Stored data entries
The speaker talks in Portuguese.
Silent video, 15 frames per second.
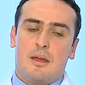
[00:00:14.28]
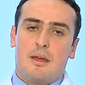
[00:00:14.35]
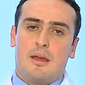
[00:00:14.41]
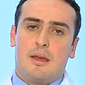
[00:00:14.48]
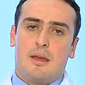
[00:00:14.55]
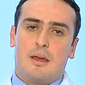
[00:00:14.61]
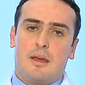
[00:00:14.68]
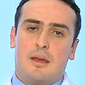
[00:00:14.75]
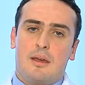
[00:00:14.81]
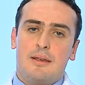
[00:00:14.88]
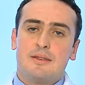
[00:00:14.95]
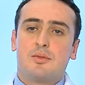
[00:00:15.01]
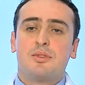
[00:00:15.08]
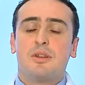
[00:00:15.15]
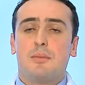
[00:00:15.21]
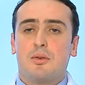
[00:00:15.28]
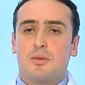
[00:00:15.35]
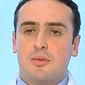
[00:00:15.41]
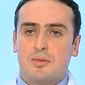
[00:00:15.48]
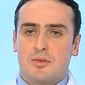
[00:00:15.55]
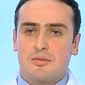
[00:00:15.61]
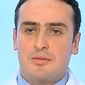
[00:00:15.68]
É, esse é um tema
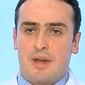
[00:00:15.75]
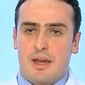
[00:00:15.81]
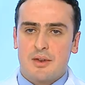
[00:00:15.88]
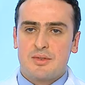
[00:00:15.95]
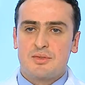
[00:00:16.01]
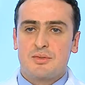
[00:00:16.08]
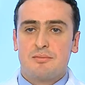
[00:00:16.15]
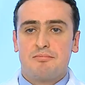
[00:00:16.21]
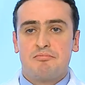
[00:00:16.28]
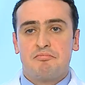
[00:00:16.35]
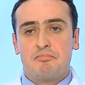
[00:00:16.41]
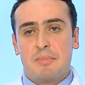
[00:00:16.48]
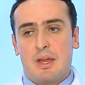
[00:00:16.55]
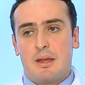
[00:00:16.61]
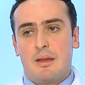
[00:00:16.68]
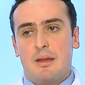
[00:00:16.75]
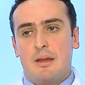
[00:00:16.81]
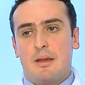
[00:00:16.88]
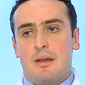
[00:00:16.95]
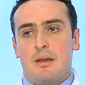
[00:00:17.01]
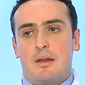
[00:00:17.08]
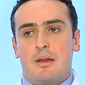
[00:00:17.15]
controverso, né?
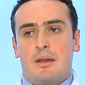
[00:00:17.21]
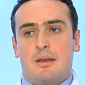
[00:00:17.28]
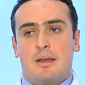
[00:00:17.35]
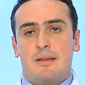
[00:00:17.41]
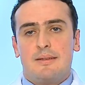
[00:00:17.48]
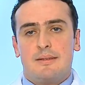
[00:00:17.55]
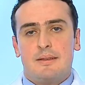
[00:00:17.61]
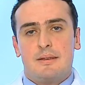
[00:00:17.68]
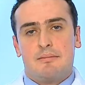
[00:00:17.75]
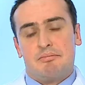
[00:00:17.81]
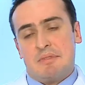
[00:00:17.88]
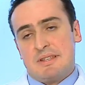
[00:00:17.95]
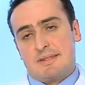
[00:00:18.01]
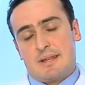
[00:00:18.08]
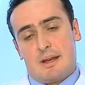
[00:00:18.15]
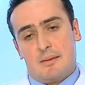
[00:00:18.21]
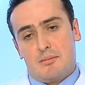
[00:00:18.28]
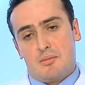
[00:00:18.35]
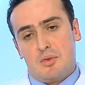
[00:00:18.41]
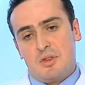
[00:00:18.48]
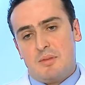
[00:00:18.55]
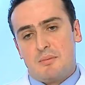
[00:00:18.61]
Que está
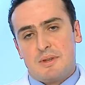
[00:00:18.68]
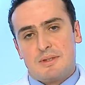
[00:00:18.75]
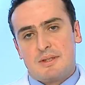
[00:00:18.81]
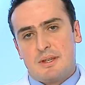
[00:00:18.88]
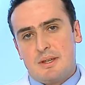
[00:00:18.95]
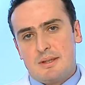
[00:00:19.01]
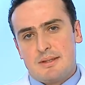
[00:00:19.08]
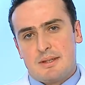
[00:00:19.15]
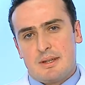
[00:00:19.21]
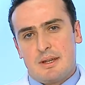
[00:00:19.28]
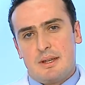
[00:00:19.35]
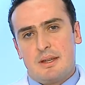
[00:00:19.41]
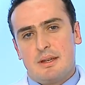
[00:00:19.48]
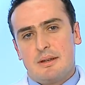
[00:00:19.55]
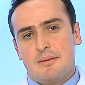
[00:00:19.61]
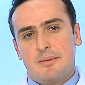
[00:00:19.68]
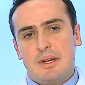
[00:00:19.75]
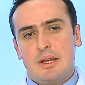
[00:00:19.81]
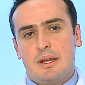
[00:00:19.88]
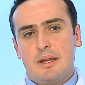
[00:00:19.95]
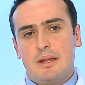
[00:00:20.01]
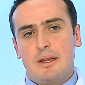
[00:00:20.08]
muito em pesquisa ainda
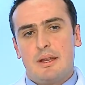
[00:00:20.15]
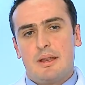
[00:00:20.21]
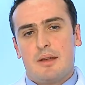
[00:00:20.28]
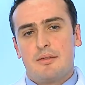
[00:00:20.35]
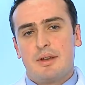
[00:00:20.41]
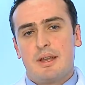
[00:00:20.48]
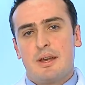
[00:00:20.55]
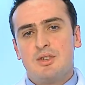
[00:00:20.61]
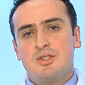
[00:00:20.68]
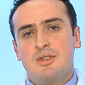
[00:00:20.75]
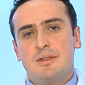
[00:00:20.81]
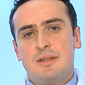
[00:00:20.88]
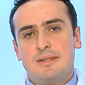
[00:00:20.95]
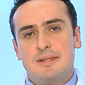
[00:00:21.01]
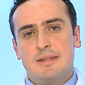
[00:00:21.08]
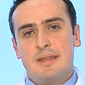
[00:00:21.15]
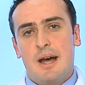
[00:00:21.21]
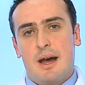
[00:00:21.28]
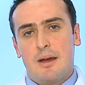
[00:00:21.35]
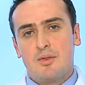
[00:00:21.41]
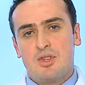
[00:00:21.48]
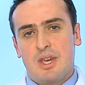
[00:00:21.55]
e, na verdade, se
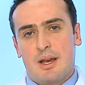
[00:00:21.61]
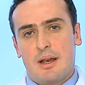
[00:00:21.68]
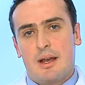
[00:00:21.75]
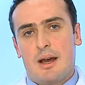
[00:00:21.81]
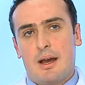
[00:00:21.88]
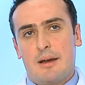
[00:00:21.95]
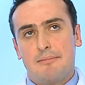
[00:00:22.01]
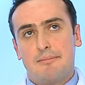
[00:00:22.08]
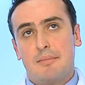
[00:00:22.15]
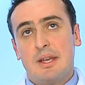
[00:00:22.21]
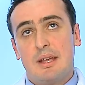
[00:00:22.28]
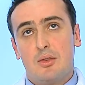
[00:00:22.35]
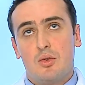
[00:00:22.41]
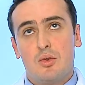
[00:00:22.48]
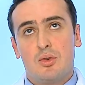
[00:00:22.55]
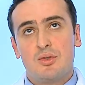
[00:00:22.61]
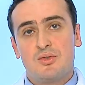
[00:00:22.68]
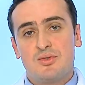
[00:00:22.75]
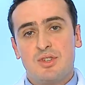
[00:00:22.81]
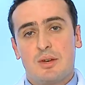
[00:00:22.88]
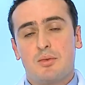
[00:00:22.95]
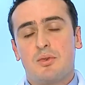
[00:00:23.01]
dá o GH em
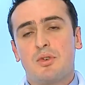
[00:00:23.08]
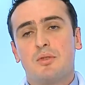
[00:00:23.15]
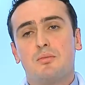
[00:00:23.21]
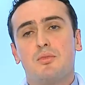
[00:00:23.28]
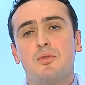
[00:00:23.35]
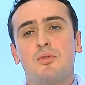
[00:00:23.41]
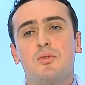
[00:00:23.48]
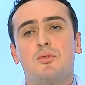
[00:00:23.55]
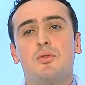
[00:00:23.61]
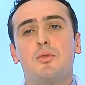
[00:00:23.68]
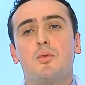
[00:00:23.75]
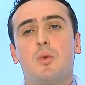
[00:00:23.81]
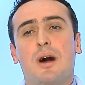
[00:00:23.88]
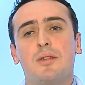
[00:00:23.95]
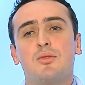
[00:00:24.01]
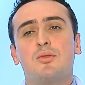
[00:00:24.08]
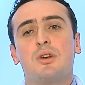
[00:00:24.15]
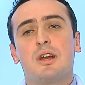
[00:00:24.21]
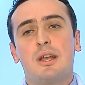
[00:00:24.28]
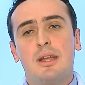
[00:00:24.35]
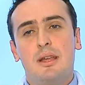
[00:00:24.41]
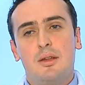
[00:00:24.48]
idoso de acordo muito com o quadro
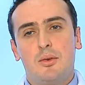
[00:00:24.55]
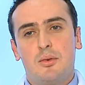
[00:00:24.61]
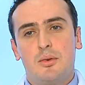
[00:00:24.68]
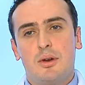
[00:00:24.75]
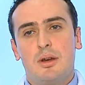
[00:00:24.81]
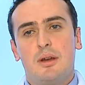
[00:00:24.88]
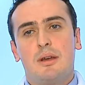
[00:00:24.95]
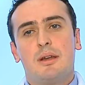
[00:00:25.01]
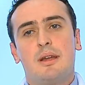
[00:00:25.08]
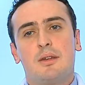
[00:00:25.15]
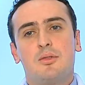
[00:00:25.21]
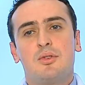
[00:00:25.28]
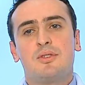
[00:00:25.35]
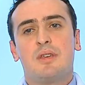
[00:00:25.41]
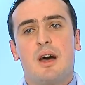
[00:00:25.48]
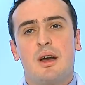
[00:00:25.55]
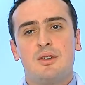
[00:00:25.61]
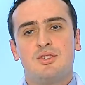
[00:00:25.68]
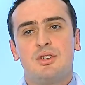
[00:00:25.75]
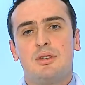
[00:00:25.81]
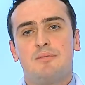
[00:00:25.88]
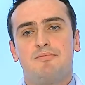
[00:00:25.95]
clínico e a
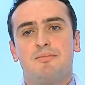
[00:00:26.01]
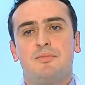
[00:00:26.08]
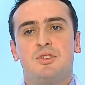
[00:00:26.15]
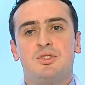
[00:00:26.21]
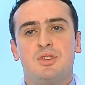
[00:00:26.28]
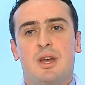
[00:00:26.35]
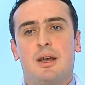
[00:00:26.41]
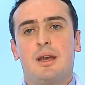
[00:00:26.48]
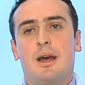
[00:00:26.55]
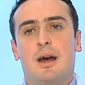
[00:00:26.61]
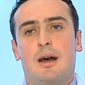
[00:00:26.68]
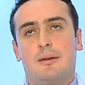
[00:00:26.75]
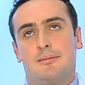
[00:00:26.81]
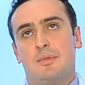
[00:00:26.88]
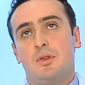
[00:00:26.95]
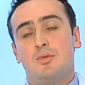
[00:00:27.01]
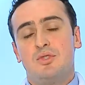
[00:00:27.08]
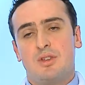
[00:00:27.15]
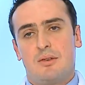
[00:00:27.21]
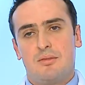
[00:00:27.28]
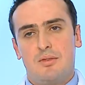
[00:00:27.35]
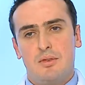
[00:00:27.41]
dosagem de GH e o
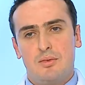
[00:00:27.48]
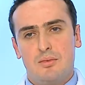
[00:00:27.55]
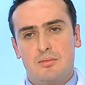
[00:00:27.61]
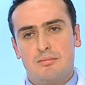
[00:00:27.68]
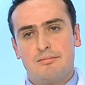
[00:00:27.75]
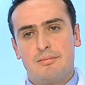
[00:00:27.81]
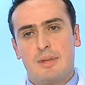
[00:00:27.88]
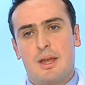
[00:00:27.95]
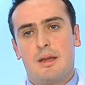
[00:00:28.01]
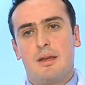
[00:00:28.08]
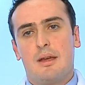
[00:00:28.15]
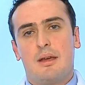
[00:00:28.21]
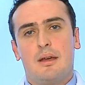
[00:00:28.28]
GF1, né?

**What the task asks**
Set the pictures aside and restate word for word only the lines from the line containing "[00:00:22.08]" through the end of the entries above, both included.

**Answer to this task**
[00:00:22.08]
[00:00:22.15]
[00:00:22.21]
[00:00:22.28]
[00:00:22.35]
[00:00:22.41]
[00:00:22.48]
[00:00:22.55]
[00:00:22.61]
[00:00:22.68]
[00:00:22.75]
[00:00:22.81]
[00:00:22.88]
[00:00:22.95]
[00:00:23.01]
dá o GH em
[00:00:23.08]
[00:00:23.15]
[00:00:23.21]
[00:00:23.28]
[00:00:23.35]
[00:00:23.41]
[00:00:23.48]
[00:00:23.55]
[00:00:23.61]
[00:00:23.68]
[00:00:23.75]
[00:00:23.81]
[00:00:23.88]
[00:00:23.95]
[00:00:24.01]
[00:00:24.08]
[00:00:24.15]
[00:00:24.21]
[00:00:24.28]
[00:00:24.35]
[00:00:24.41]
[00:00:24.48]
idoso de acordo muito com o quadro
[00:00:24.55]
[00:00:24.61]
[00:00:24.68]
[00:00:24.75]
[00:00:24.81]
[00:00:24.88]
[00:00:24.95]
[00:00:25.01]
[00:00:25.08]
[00:00:25.15]
[00:00:25.21]
[00:00:25.28]
[00:00:25.35]
[00:00:25.41]
[00:00:25.48]
[00:00:25.55]
[00:00:25.61]
[00:00:25.68]
[00:00:25.75]
[00:00:25.81]
[00:00:25.88]
[00:00:25.95]
clínico e a
[00:00:26.01]
[00:00:26.08]
[00:00:26.15]
[00:00:26.21]
[00:00:26.28]
[00:00:26.35]
[00:00:26.41]
[00:00:26.48]
[00:00:26.55]
[00:00:26.61]
[00:00:26.68]
[00:00:26.75]
[00:00:26.81]
[00:00:26.88]
[00:00:26.95]
[00:00:27.01]
[00:00:27.08]
[00:00:27.15]
[00:00:27.21]
[00:00:27.28]
[00:00:27.35]
[00:00:27.41]
dosagem de GH e o
[00:00:27.48]
[00:00:27.55]
[00:00:27.61]
[00:00:27.68]
[00:00:27.75]
[00:00:27.81]
[00:00:27.88]
[00:00:27.95]
[00:00:28.01]
[00:00:28.08]
[00:00:28.15]
[00:00:28.21]
[00:00:28.28]
GF1, né?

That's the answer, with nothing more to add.